Three piers, three generations, one neighbourhood. Between 1919 and 1992 the waterfront at Sham Shui Po was never without a ferry landing, even as the shore itself shifted outward decade by decade under Hong Kong's relentless campaign of land reclamation. Where the original wooden pier stood at the foot of Nam Cheong Street, the sea no longer exists. Where the replacement concrete pier opened in July 1931 — built because the government considered wood inadequate for the growing district — the harbour is a memory. Where the third-generation pier stood near Yen Chow Street, moved in 1979 to make way for the Nam Cheong Estate, the MTR now runs underground. The Sham Shui Po Ferry Pier is one of those places whose absence reveals exactly what it once was: an artery, daily and irreplaceable, connecting a dense working neighbourhood to the rest of the city.

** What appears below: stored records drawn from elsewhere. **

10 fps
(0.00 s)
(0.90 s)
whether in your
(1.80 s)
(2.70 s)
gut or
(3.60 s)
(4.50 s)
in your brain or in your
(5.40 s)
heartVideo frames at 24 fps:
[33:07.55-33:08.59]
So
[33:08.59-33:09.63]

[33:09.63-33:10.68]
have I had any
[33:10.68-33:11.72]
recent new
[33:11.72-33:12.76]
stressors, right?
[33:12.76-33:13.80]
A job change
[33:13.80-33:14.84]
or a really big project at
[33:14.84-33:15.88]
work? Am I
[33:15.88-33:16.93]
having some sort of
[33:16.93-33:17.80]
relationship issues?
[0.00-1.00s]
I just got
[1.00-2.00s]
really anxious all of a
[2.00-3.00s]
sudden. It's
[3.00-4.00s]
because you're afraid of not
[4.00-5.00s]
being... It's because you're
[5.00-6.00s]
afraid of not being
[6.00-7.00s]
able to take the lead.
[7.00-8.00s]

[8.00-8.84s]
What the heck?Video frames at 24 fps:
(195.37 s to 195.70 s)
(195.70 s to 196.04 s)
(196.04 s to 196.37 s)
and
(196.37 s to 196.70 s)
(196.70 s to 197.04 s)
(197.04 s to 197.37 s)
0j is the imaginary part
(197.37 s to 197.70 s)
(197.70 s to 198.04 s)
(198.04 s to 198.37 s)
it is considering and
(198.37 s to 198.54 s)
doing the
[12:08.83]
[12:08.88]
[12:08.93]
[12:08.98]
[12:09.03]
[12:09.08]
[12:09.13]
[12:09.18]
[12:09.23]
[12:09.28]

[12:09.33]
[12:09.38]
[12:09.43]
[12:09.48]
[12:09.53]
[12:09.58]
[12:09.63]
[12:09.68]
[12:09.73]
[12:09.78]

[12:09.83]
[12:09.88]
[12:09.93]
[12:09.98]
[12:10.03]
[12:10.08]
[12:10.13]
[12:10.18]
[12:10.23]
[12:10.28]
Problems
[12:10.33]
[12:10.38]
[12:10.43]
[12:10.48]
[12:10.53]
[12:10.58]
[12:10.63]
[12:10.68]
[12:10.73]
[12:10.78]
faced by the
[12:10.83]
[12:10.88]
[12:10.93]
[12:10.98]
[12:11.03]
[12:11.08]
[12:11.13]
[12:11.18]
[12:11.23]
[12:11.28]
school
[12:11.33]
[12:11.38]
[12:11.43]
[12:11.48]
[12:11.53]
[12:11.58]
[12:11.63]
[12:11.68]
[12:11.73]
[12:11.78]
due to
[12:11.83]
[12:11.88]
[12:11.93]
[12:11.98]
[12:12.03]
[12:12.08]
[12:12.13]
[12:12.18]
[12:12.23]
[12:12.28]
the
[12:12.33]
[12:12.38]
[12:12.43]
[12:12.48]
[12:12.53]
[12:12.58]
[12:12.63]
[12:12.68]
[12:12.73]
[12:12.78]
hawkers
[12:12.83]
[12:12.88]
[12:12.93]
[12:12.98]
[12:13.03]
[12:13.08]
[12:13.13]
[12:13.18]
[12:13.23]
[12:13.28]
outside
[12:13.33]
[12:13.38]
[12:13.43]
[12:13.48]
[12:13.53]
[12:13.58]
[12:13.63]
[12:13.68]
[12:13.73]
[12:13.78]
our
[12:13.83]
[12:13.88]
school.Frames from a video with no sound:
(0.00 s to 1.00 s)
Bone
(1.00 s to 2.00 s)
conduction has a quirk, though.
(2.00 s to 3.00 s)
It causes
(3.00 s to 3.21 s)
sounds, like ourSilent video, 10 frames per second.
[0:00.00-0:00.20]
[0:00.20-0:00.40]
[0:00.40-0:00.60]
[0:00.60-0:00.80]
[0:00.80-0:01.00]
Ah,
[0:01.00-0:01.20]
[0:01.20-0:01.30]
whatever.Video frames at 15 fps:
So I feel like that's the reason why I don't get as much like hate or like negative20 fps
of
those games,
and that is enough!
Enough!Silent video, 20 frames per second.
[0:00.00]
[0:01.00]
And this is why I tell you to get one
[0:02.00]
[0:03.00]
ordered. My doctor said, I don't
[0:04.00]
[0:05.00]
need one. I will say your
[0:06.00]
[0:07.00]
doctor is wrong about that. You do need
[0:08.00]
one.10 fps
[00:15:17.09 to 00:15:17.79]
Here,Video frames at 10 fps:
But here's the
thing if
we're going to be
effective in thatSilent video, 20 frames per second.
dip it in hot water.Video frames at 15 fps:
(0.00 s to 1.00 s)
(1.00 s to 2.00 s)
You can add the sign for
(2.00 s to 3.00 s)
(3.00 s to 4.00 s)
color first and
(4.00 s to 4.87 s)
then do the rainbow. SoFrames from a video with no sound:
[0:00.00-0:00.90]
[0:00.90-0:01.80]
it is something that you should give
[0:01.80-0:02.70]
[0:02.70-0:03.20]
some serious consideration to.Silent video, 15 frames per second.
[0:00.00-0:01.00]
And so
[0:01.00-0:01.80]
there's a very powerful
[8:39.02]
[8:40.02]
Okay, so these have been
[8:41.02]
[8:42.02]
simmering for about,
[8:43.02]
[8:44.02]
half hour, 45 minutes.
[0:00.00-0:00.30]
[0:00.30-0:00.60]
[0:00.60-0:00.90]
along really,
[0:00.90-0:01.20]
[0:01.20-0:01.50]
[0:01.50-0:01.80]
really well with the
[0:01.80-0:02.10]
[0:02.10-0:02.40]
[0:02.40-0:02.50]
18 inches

The pier's story begins on 1 January 1919, when the Kau Lung Sze Yeuk Kai Fong Ferry Company inaugurated service between Sham Shui Po and West Point — the area around Eastern Street on Hong Kong Island — carrying the district's workers and families across the harbour. The company name translates roughly as 'Kowloon Four Agreements Neighbourhood Ferry Company,' a reminder that these early services were community ventures as much as commercial ones. By 1924 the route had grown important enough to attract the Hongkong and Yaumati Ferry Company (HYF), which took over operations and extended service to Central. The wooden pier at Nam Cheong Street handled this growing traffic for a decade before the government decided it was time for something more permanent.
In 1929 the Hong Kong Government commissioned a reinforced concrete replacement. The new structure opened in July 1931 at the junction of Tung Chau Street and Pei Ho Street — a corner that still pulses with life today. From this pier, ferries ran to Central, Sheung Wan, and Macau, threading between junks and lighters across a harbour that was, in those decades, Hong Kong's highway. The 1931 report of the Director of Public Works notes the opening as routine infrastructure, but for the people of Sham Shui Po — the factory workers, market vendors, and immigrants from rural Guangdong who crowded the tenements just behind — a reliable and affordable crossing was anything but routine. It was how life worked.
The third and final pier arrived in 1979, moved to the shore near Yen Chow Street to accommodate both land reclamation and the construction of Nam Cheong Estate. Hong Kong was reshaping itself at speed, and the waterfront was always the first casualty. The same year, a typhoon destroyed the Wilmer Street Ferry Pier in Sheung Wan, ending the cross-harbour connection to that neighbourhood. The Macau service lasted until 1989, when the Hong Kong China Ferry Terminal in Tsim Sha Tsui absorbed the route. The final service — to Central — was discontinued in 1992, and the pier closed. The bus terminus attached to it kept serving the district until 1999, when a replacement opened on Tonkin Street.
Fu Cheong Estate now occupies the site of the old bus terminus. The waterfront where generations of Sham Shui Po residents boarded ferries to work and back has been fully reclaimed, built over, absorbed into the grid. The MTR Nam Cheong station — opened in 2003 — stands in the footprint of the last pier, offering faster crossings to the city in air-conditioned cars. It is efficient and convenient and it erases almost entirely the particular texture of a commute that involved standing at a railing with the harbour wind coming off the water, watching Hong Kong Island grow closer. A bus route list is all that survives in the record: dozens of KMB routes that once terminated here, carrying people from Tsuen Wan and Tuen Mun and the public estates of Kwai Chung to this now-vanished edge of the water.
Sham Shui Po Ferry Pier stood at approximately 22.3267°N, 114.154°E on the western Kowloon shore of Victoria Harbour. Approaching from the east along the Kowloon waterfront at 1,500–2,000 feet, the former site sits just west of where the MTR Tsuen Wan Line curves beneath Nam Cheong. The distinctive high-rise blocks of Fu Cheong Estate mark the approximate location. Hong Kong International Airport (VHHH) lies 22 km to the west; Kai Tak (the former airport, now a cruise terminal, VHXX historically) is 4 km to the east across the peninsula. Victoria Harbour is immediately to the south. Visibility across the harbour is typically excellent in winter and hazy in summer.